Please try again or rephrase your message."""
explanation = output_text
st.chat_message("assistant").markdown(output_text)
st.status("How was this generated", state="complete").info(explanation)
st.session_state.messages.append(
{
"role": "assistant",
"output": output_text,
"explanation": explanation,
}
)
Learning Streamlit is not the focus of this tutorial, so you won’t get a detailed description of this code. However, here’s a high-level overview of what this UI does:
- The entire chat history is stored and displayed each time the user makes a new query.
- The UI takes the user’s input and makes a synchronous POST request to the agent endpoint.
- The most recent agent response is displayed at the bottom of the chat and appended to the chat history.
- An explanation of how the agent generated its response it provided to the user.

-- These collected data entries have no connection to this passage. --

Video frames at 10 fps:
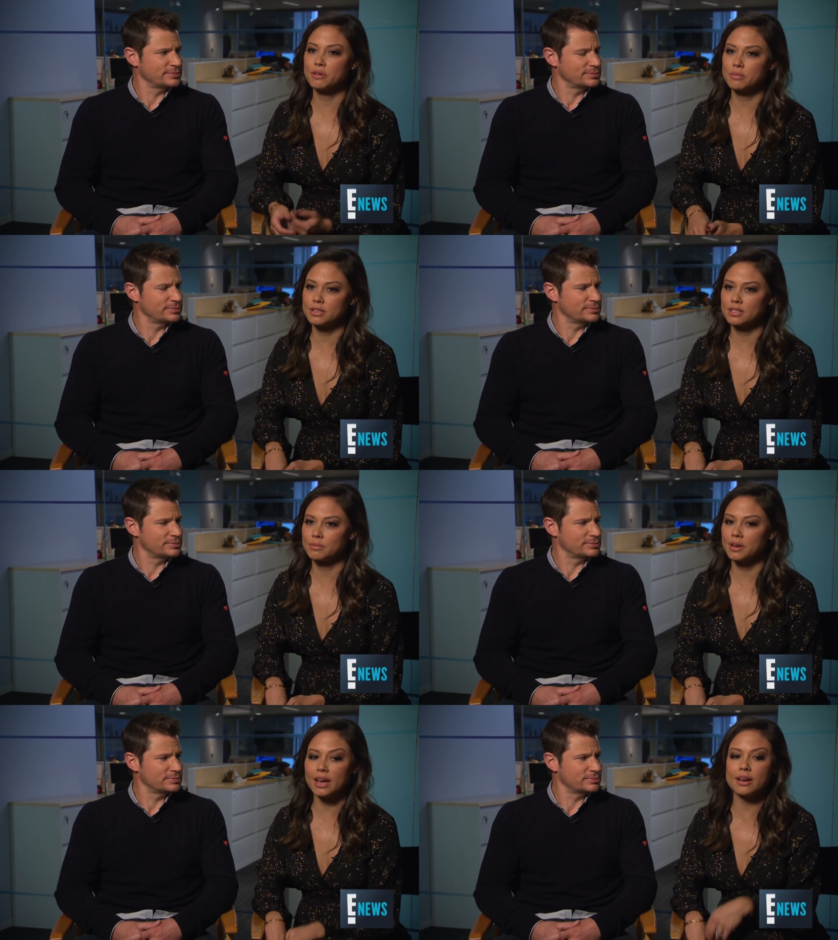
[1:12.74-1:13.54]
Speaker 1: we miss
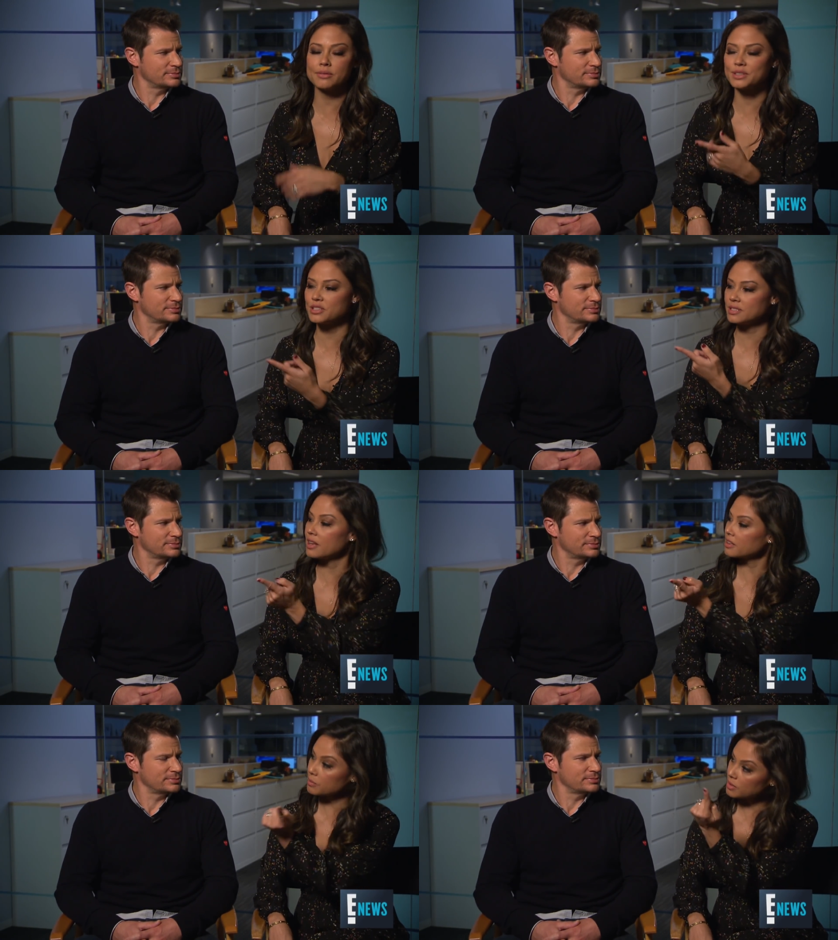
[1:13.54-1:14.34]
him. I was just
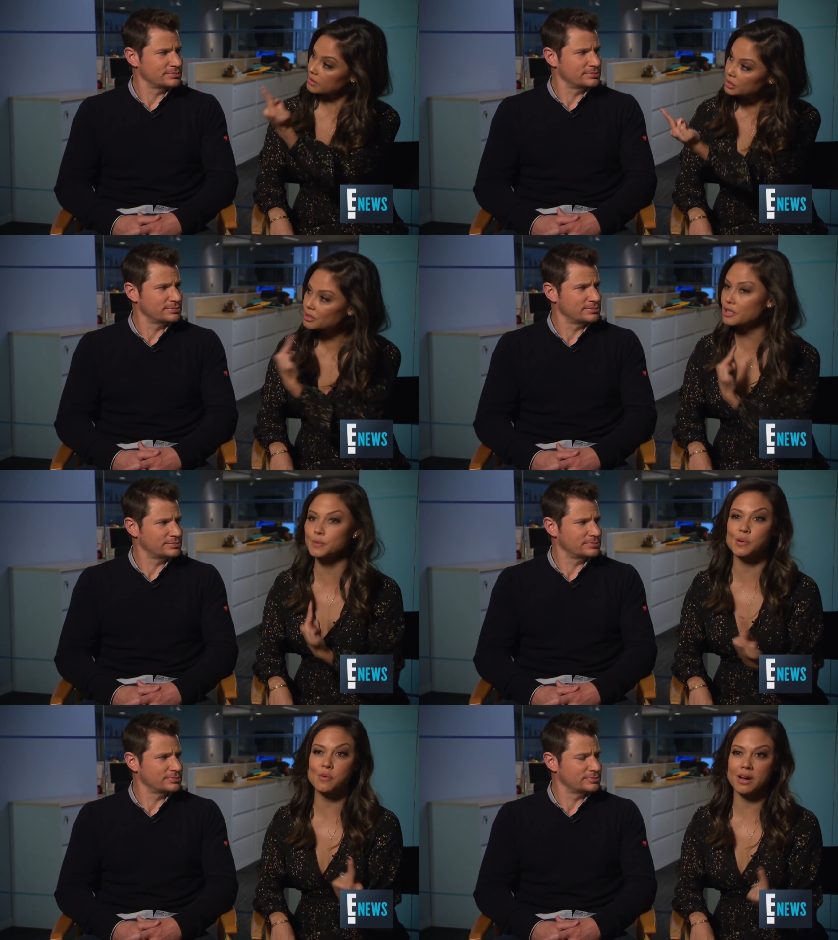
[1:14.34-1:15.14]
telling him literally
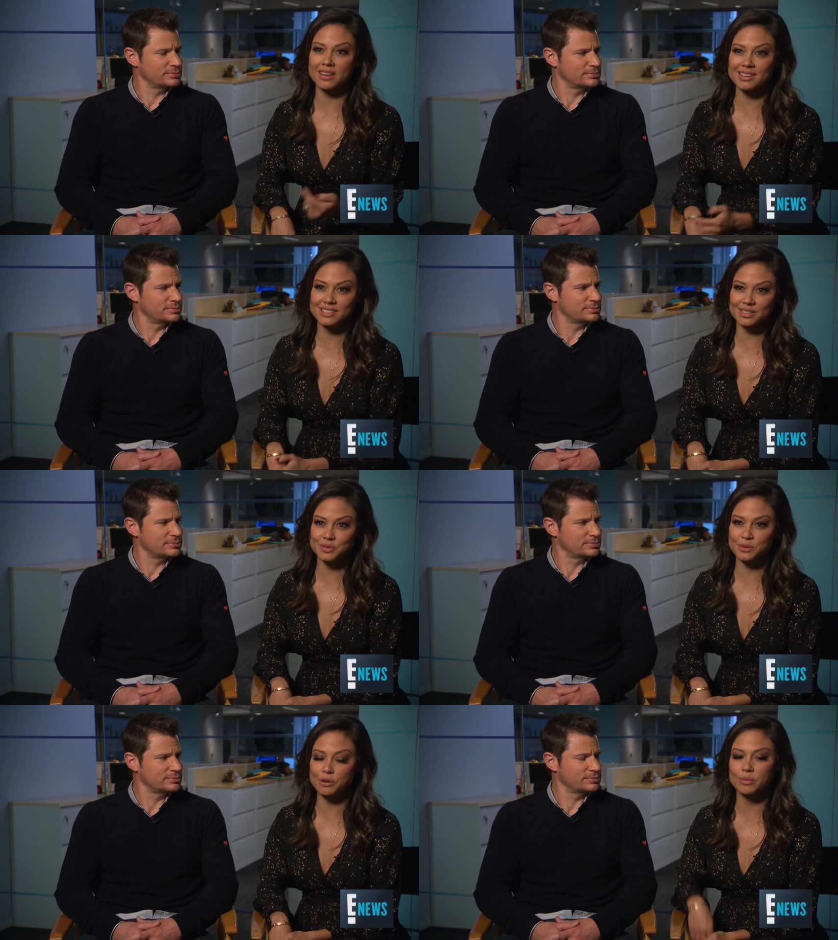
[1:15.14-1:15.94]
as we were walking into
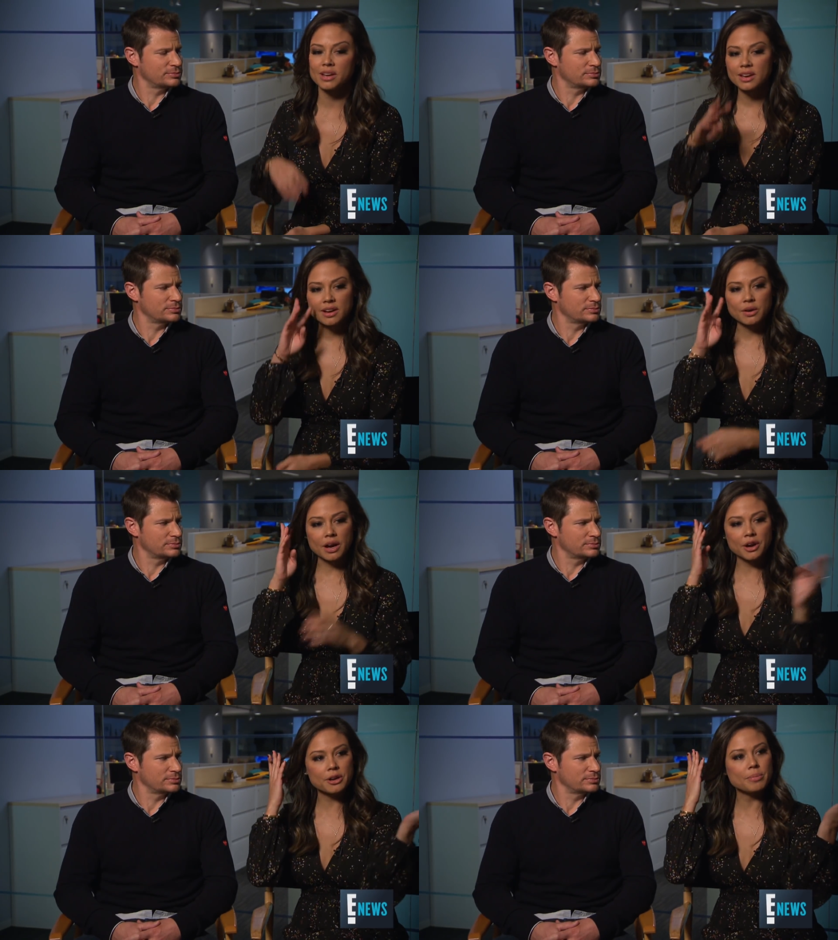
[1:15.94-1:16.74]
this room,
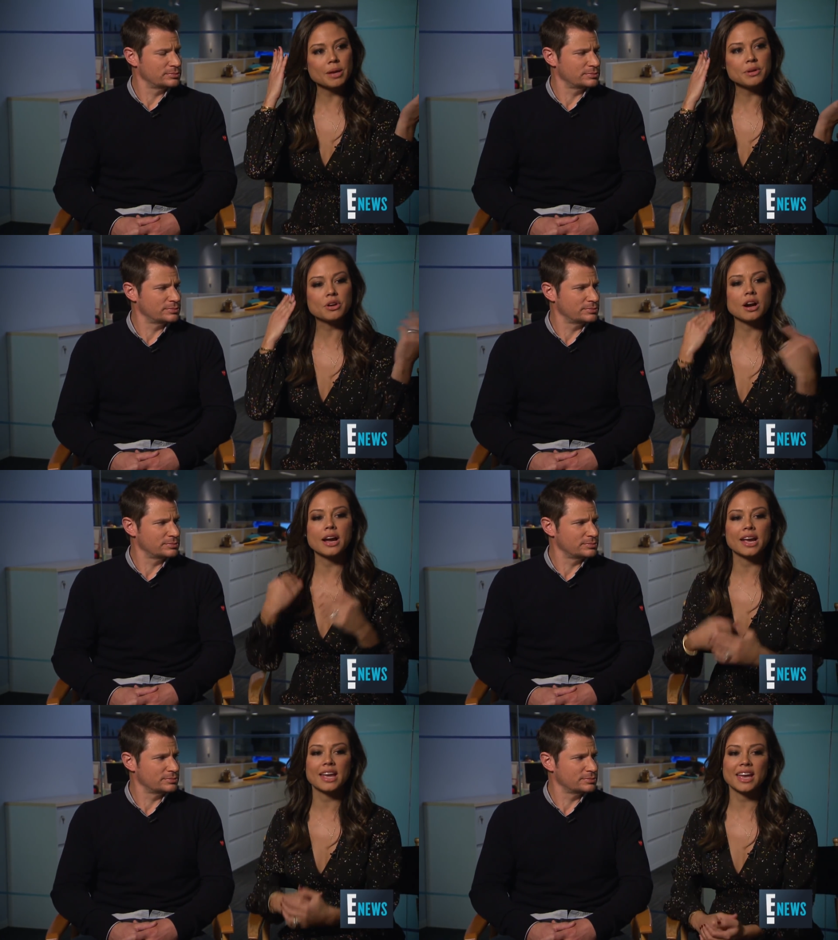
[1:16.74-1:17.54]
I heard a baby
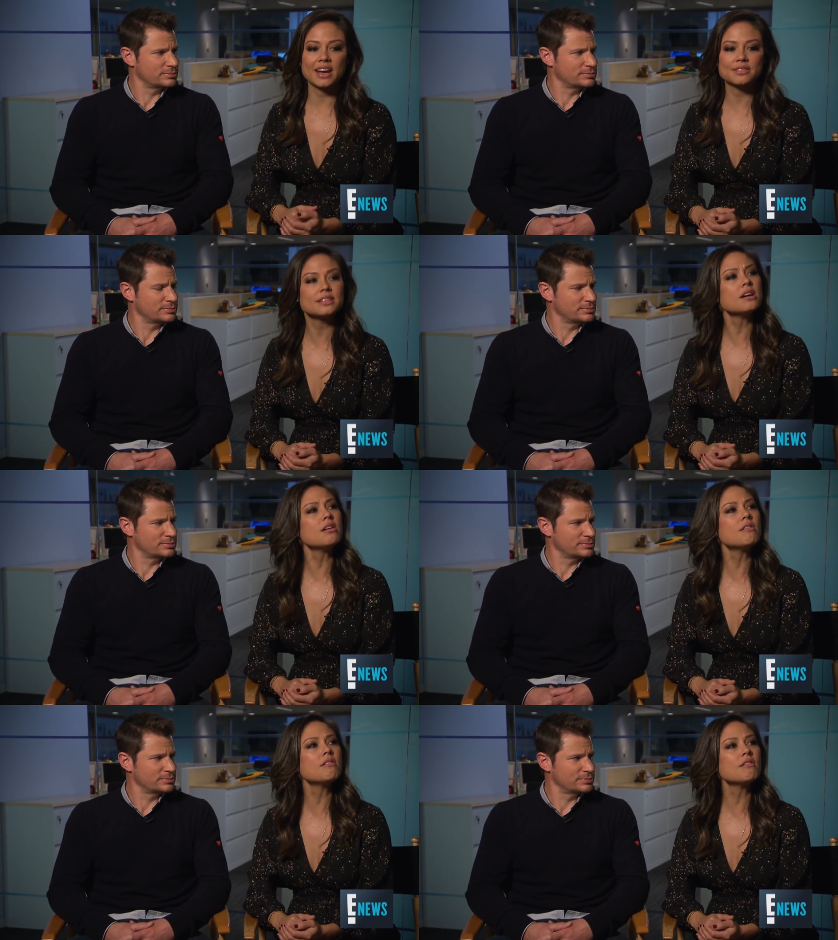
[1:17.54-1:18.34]
crying and I was like,
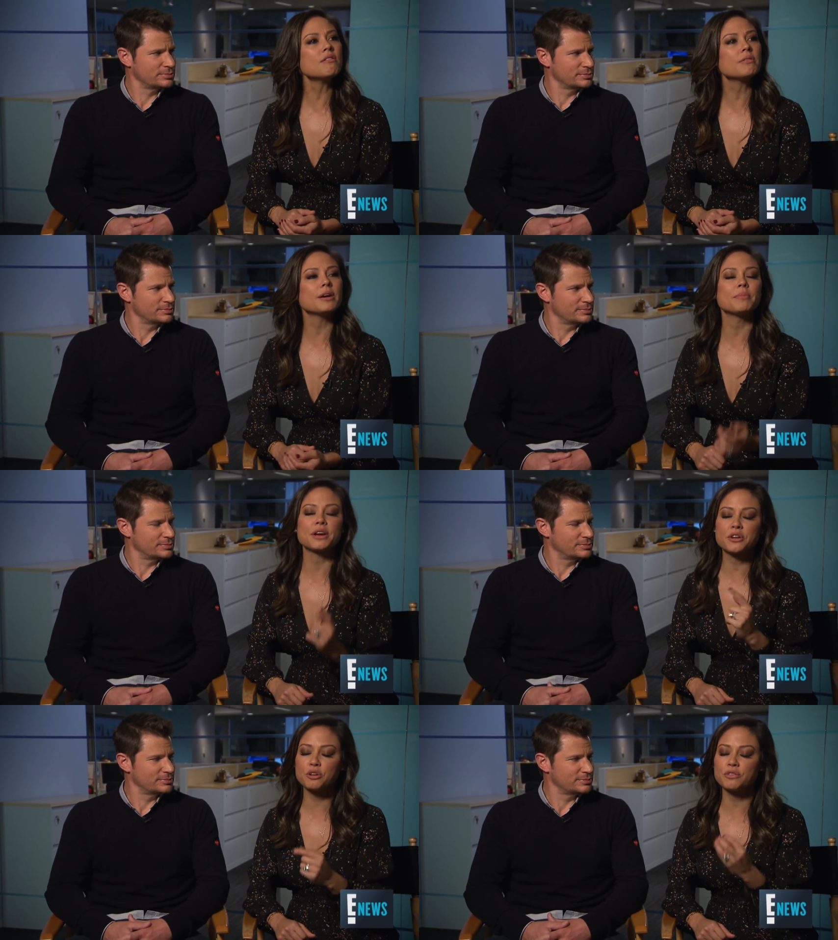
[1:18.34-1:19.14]
oh. And my
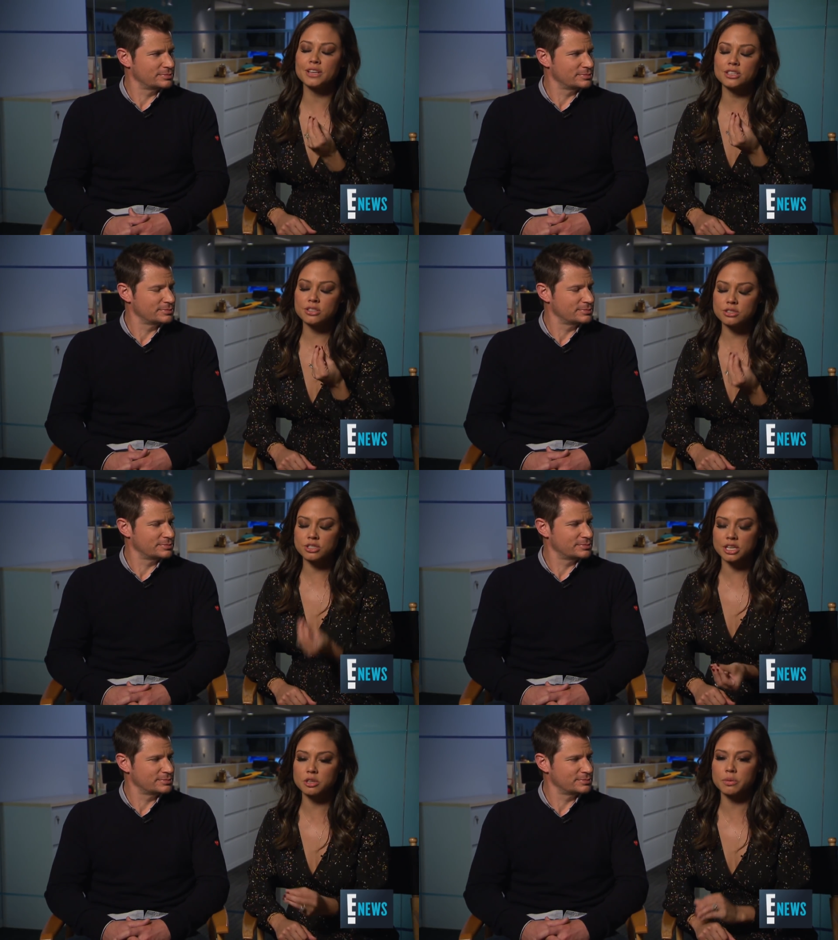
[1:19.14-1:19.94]
girlfriend
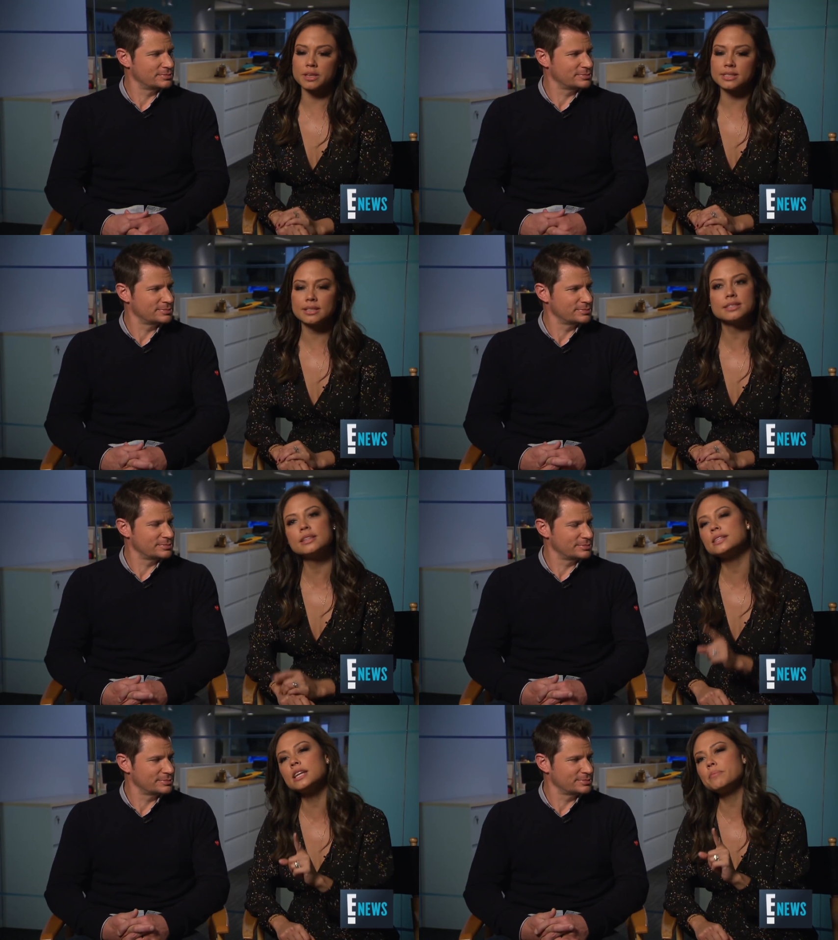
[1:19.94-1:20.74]
genuinely said, see,
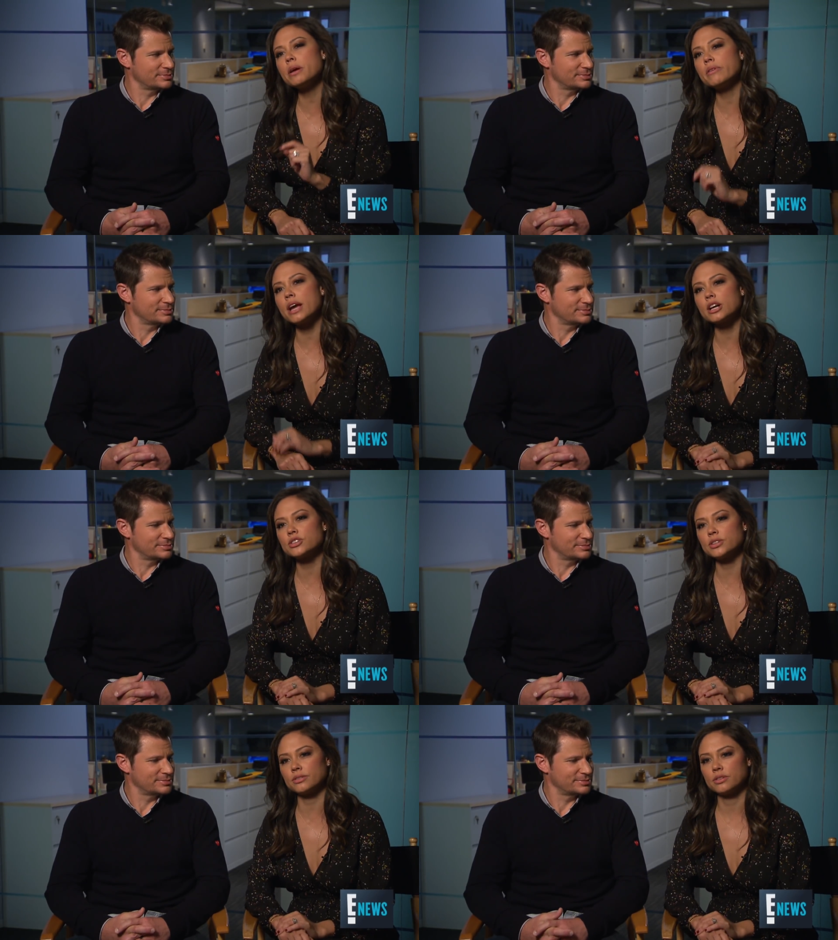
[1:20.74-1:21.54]
that's not my reaction.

This is great for auditing purposes because you can see if the agent called the right tool, and you can check if the tool worked correctly.
As you’ve done, you’ll create an entrypoint file to run the UI:
#!/bin/bash
# Run any setup steps or pre-processing tasks here
echo "Starting hospital chatbot frontend..."
# Run the ETL script
streamlit run main.py
And finally, the Docker file to create an image for the UI:
FROM python:3.11-slim
WORKDIR /app
COPY ./src/ /app
COPY ./pyproject.toml /code/pyproject.toml
RUN pip install /code/.
CMD ["sh", "entrypoint.sh"]
This Dockerfile is identical to the previous ones you’ve created. With that, you’re ready to run your entire chatbot application end-to-end.